■ **Data in this exercise**:

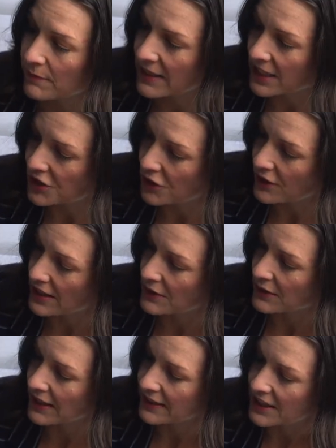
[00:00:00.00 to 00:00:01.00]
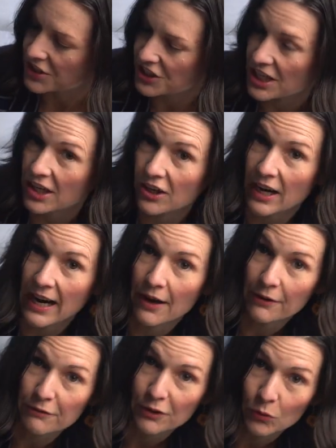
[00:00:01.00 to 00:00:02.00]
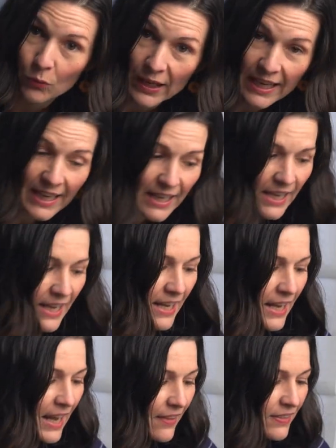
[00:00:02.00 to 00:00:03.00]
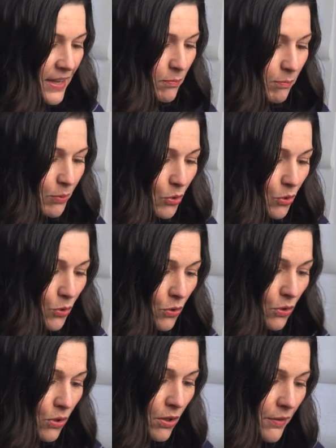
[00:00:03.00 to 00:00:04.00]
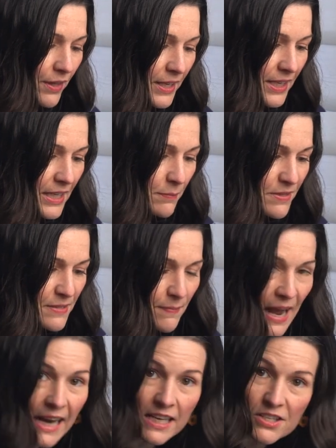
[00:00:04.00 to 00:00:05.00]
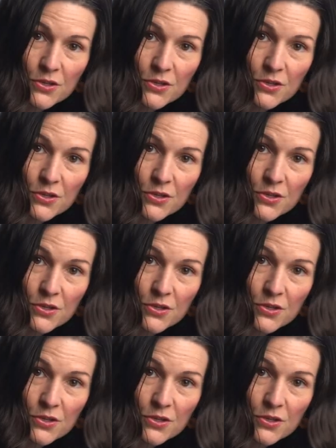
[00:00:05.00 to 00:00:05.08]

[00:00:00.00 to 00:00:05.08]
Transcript: make sure that you get the chair out of your way, and then pull the hips back.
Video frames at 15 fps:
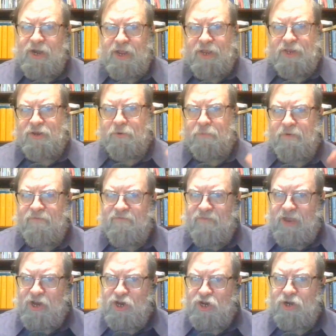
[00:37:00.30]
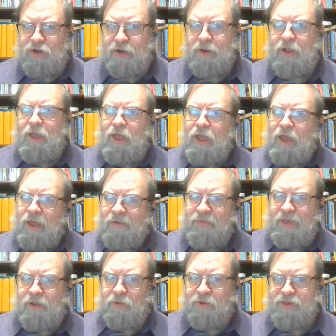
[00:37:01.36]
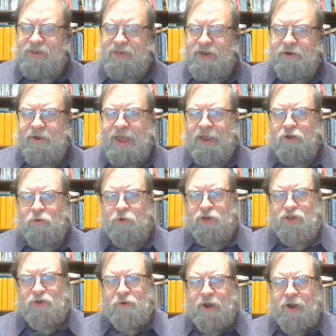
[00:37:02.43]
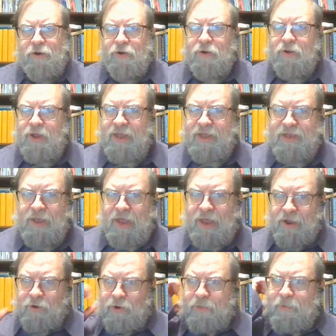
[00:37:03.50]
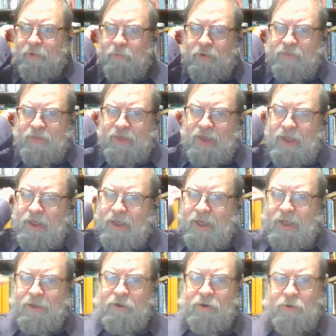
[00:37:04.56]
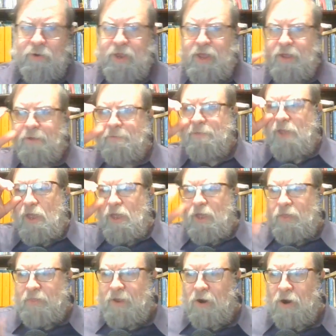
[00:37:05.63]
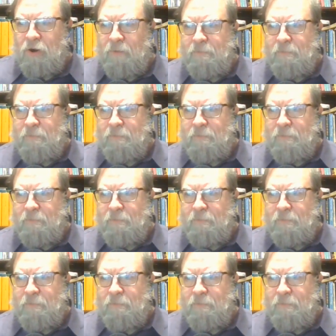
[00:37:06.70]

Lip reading: is a revision of the Old Syriac towards greater agreement with the Greek, there are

■ **Instructions for the task**: Copy word for word every line from the one holding "[00:37:02.43]" to the end of the listing, both ends included, but do not copy any pictures.

■ **Solution for this exercise**:
[00:37:02.43]
[00:37:03.50]
[00:37:04.56]
[00:37:05.63]
[00:37:06.70]

Lip reading: is a revision of the Old Syriac towards greater agreement with the Greek, there are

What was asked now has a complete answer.